What is specialist, non-standard home insurance?
There is an ever-growing list of situations that are being defined by insurers as specialist or non-standard. These are generally things that mainstream insurance companies find either too complicated or risky to offer reasonably priced cover for. That is if the cover is offered at all.
Why many insurance companies don’t like complicated risks
Insurance companies will evaluate how risky you or your property is based on the information you tell them. Generally, insurers like predictable and common risk types. This reduces the potential for them to have to pay huge sums at the point of claim.
This includes looking at things like the area in which your property is located and the materials used to build it. It also looks at the occupant themselves and their personal circumstances.
Examples of complicated or specialist risks
We’ve split the risks into two main groups; people and property. Any risk that falls within either or both categories will be deemed as a non-standard home insurance risk. A standard insurer will not want to insure the following:
Property risk types
Includes risk factors relating to the property such as geographical area, construction type.
If you have plans to conduct a home renovation project, you will need to consider revising your standard home insurance policy. This will ensure that you are protected from any damages caused by building work.
Your home can be left unoccupied for a number of reasons. You may be awaiting a sale or probate, or be planning an extended trip abroad. If this is the case, you will need to consider revising your household policy and inform your insurer if your property is vacant for more than 30 consecutive days.
Flat roof properties are seen to be higher risk than a pitched roof. This is due to their susceptibility to damage caused by weather and burglaries. When there is a large downpour of snow or rain, there is a tendency for excess water that is not drained to pool. This causes the roof to sag and eventually leak into the property.
If subsidence has ever been an issue for your property, you will know that it can cause a number of cracks to appear in the external brickwork and internal plasterwork of your home.

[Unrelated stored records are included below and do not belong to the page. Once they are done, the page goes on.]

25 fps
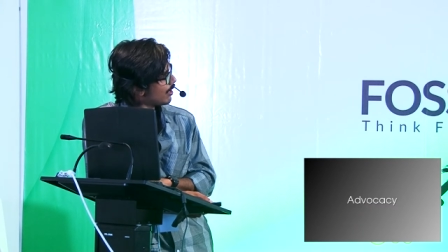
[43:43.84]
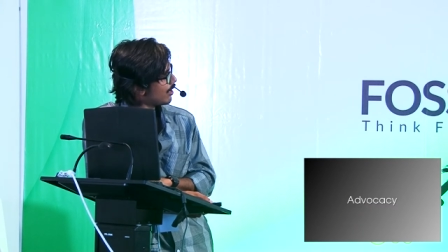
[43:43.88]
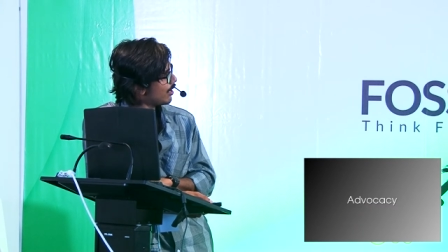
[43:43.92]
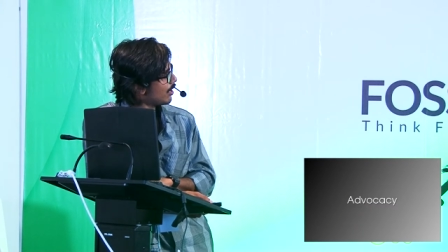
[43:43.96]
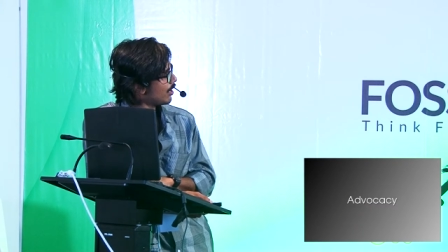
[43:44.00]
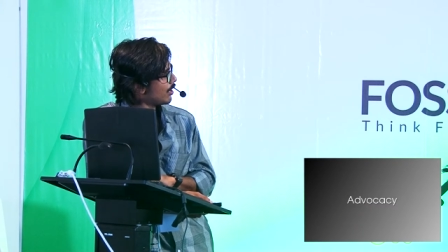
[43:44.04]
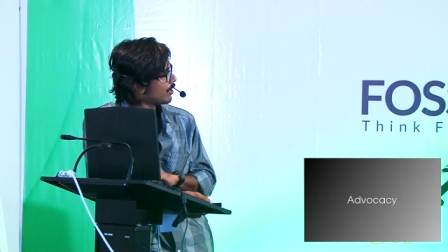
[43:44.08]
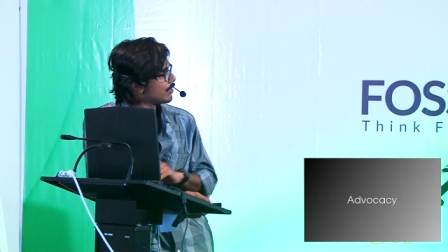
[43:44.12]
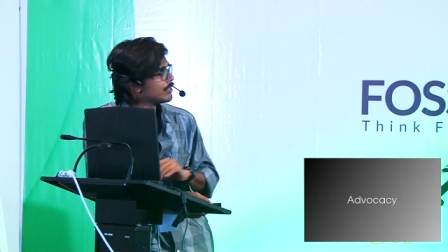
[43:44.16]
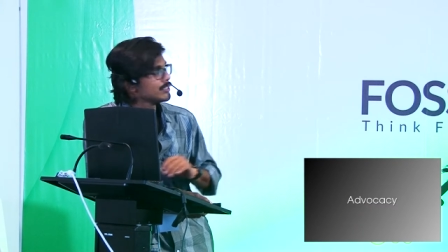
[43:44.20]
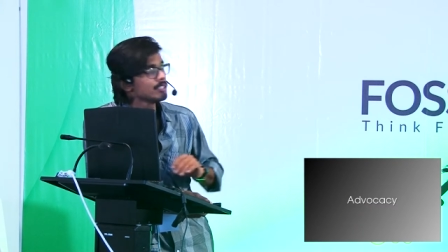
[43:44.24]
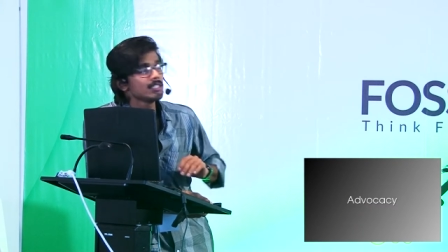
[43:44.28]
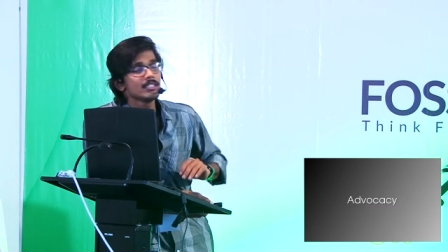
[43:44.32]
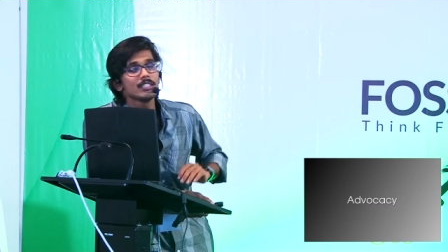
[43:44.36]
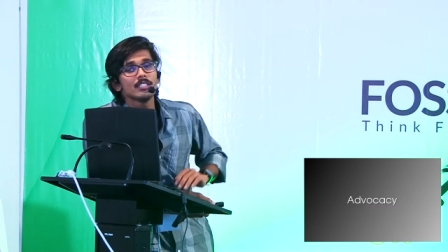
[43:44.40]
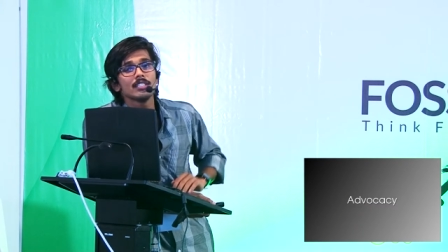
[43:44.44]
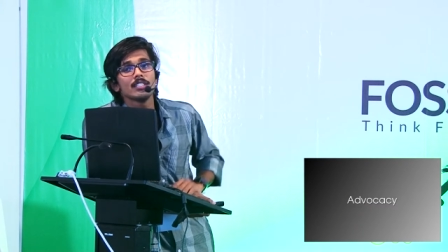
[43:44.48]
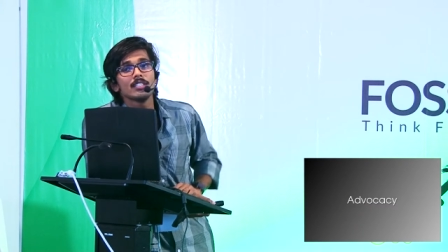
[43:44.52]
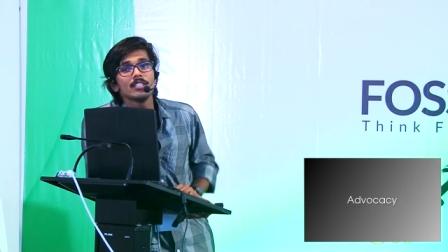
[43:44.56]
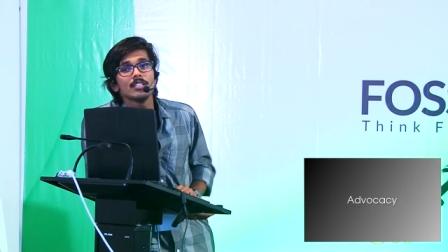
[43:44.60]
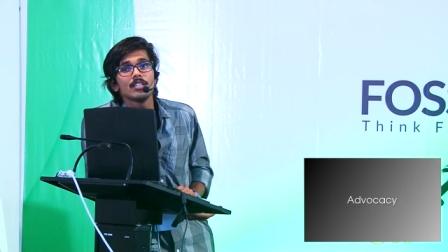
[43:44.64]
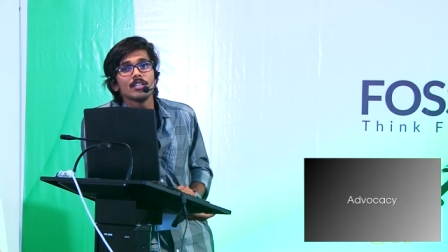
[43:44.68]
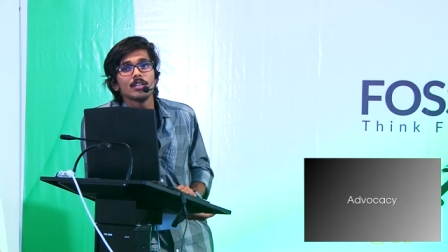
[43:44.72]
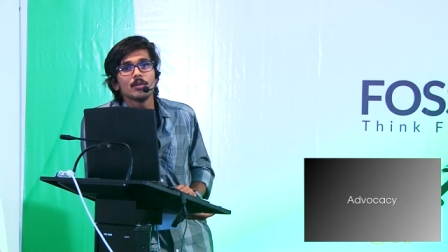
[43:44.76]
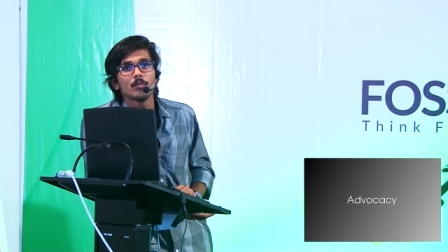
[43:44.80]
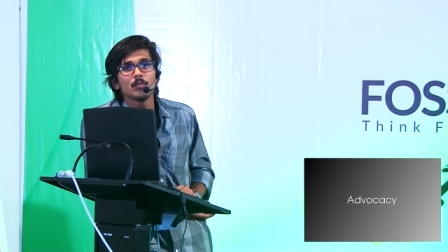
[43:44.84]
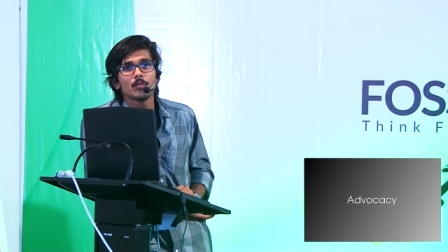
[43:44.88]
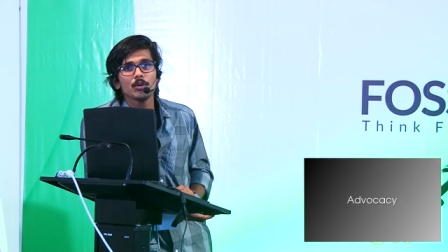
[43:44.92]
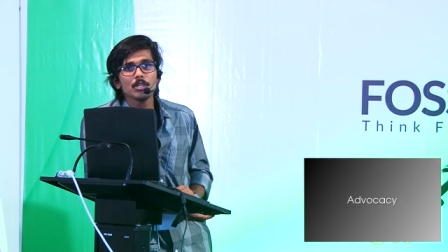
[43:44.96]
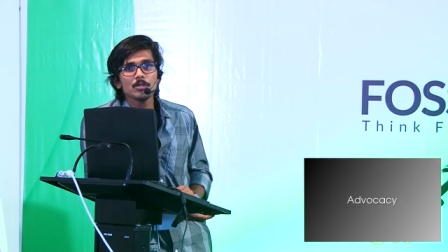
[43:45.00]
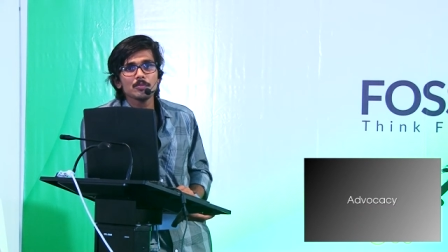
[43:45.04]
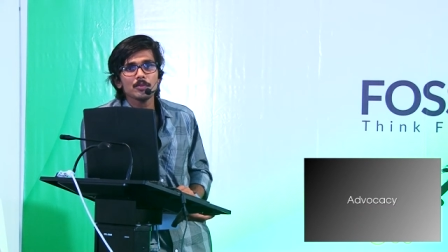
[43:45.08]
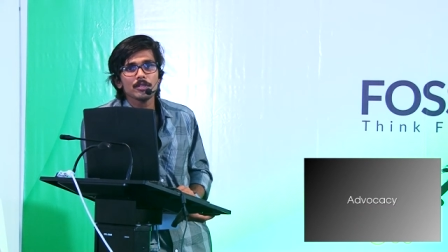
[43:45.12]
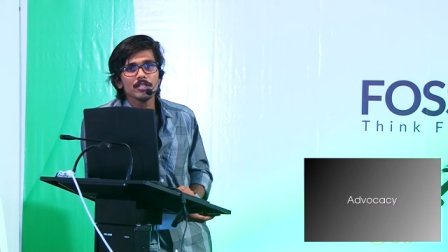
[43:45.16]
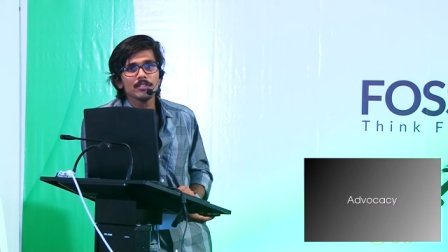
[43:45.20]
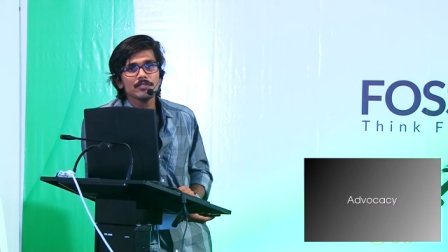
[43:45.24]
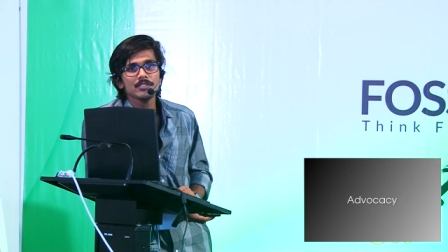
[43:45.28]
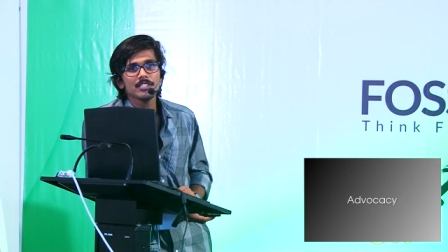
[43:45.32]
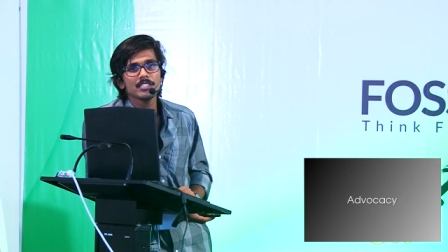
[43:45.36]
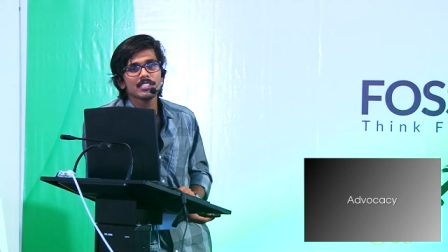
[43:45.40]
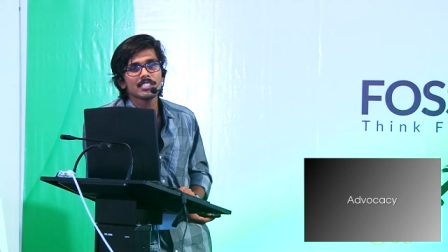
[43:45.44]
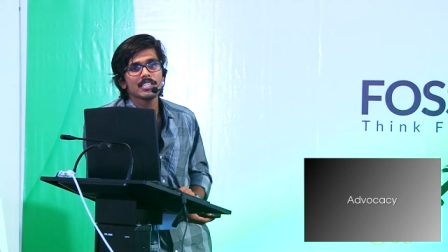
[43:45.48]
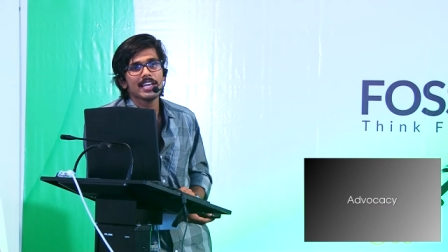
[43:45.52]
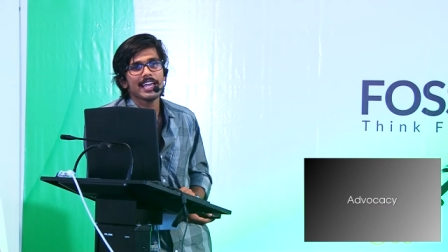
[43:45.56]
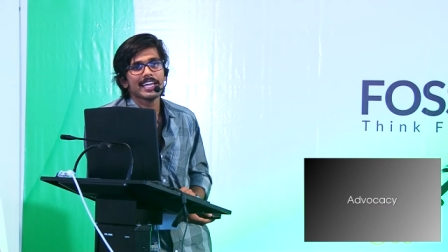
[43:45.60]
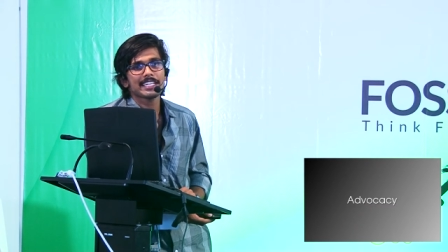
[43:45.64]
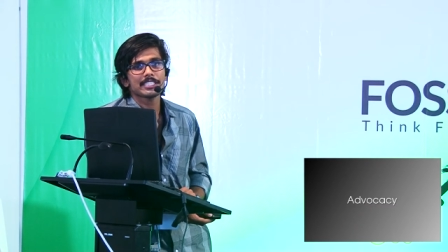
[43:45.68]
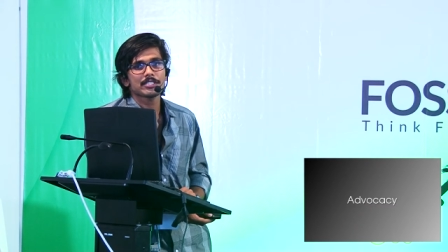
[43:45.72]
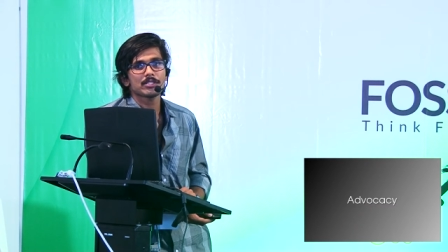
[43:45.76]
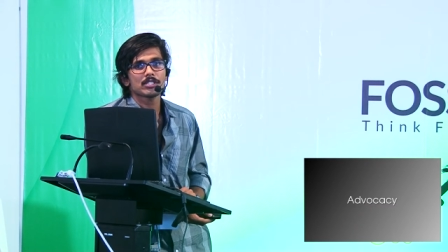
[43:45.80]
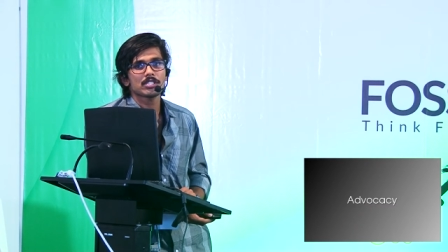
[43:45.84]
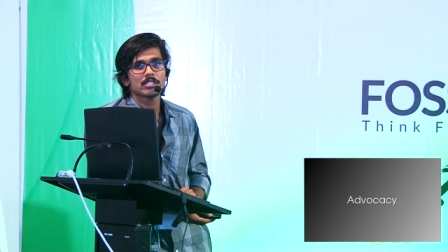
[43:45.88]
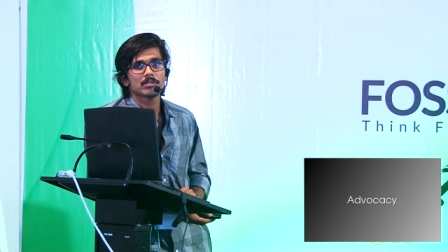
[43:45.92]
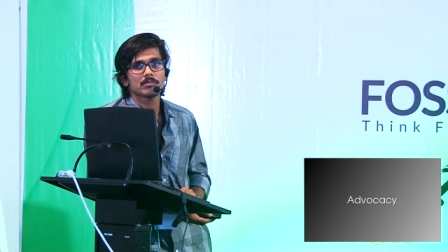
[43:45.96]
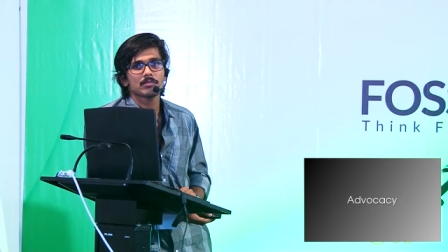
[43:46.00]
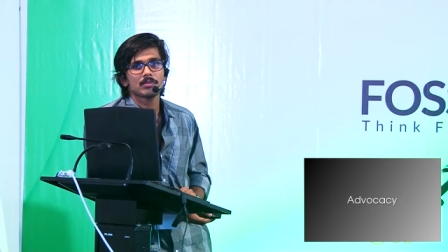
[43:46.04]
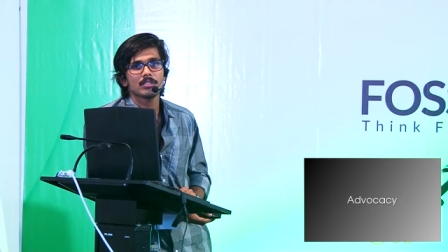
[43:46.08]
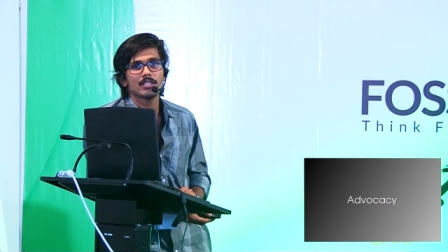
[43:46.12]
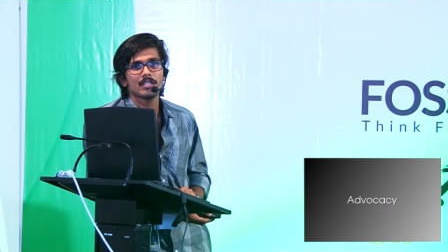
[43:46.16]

Oh. Most part of digital activism,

Properties that suffer subsidence offer require underpinning to ensure its future stability. A previously underpinned property can raise alarm bells with most mainstream insurers, with some being reluctant to provide cover at all.
Homes come in all shapes and sizes and whilst it’s good to have a property that is aesthetically and structurally different to the norm, you may experience difficulty obtaining home insurance. Insurers are dubious of the structural soundness and materials used during unusual construction. Non-standard construction can include examples such as Timber and steel frame properties.
If your home is in an area that is prone to or has historically suffered flood damage, you may have difficulty sourcing home insurance at a reasonable cost. You, therefore, need to consider a specialist home insurer.